*** Supplied records Section Begins ***

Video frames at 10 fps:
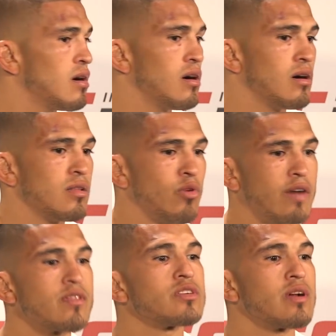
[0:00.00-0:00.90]
Uh, well,
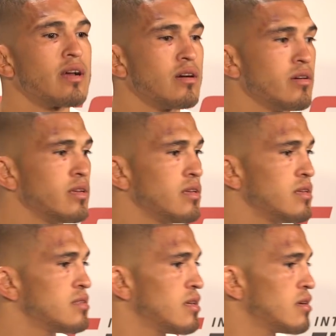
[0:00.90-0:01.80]
after the triangle, he,
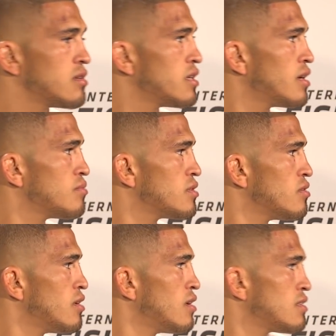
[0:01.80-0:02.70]
he said you're a champ, so
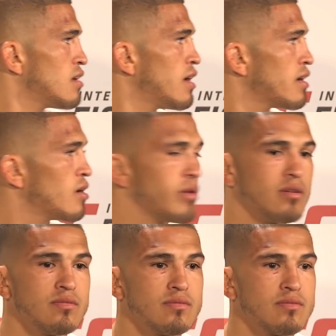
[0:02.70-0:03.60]
uh, that's all I care about.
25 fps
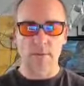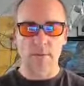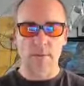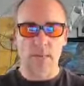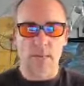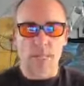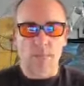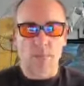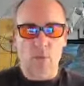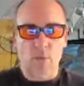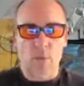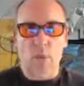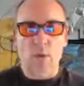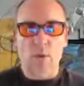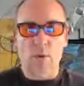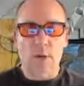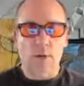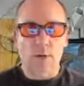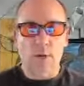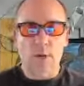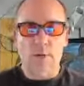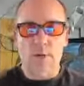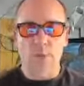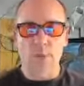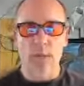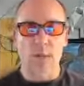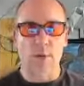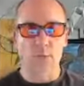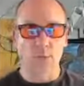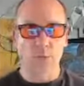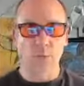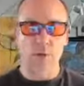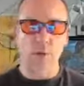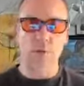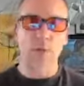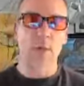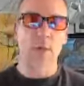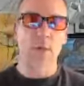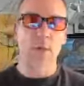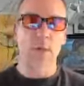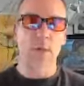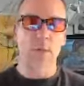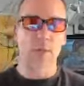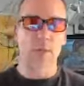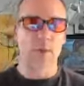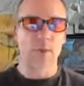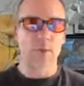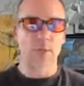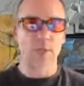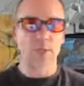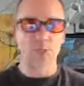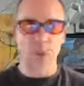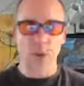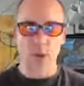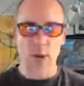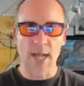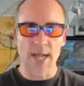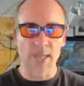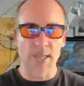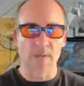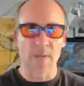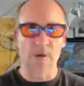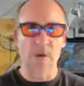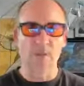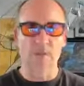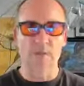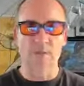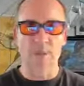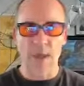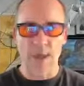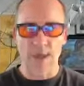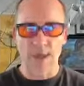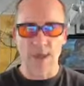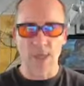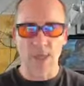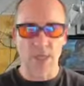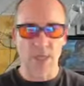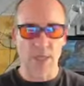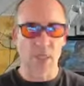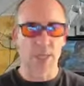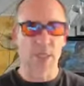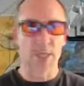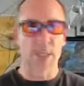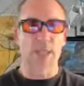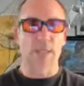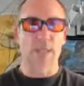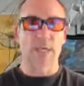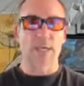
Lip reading: That's really what it comes down to. So it's transference of energy.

*** Supplied records Section Ends ***

**Exercise goal:** Word for word, repeat each record above; leave out every picture.

**Expected answer:**
Video frames at 10 fps:
[0:00.00-0:00.90]
Uh, well,
[0:00.90-0:01.80]
after the triangle, he,
[0:01.80-0:02.70]
he said you're a champ, so
[0:02.70-0:03.60]
uh, that's all I care about.
25 fps
Lip reading: That's really what it comes down to. So it's transference of energy.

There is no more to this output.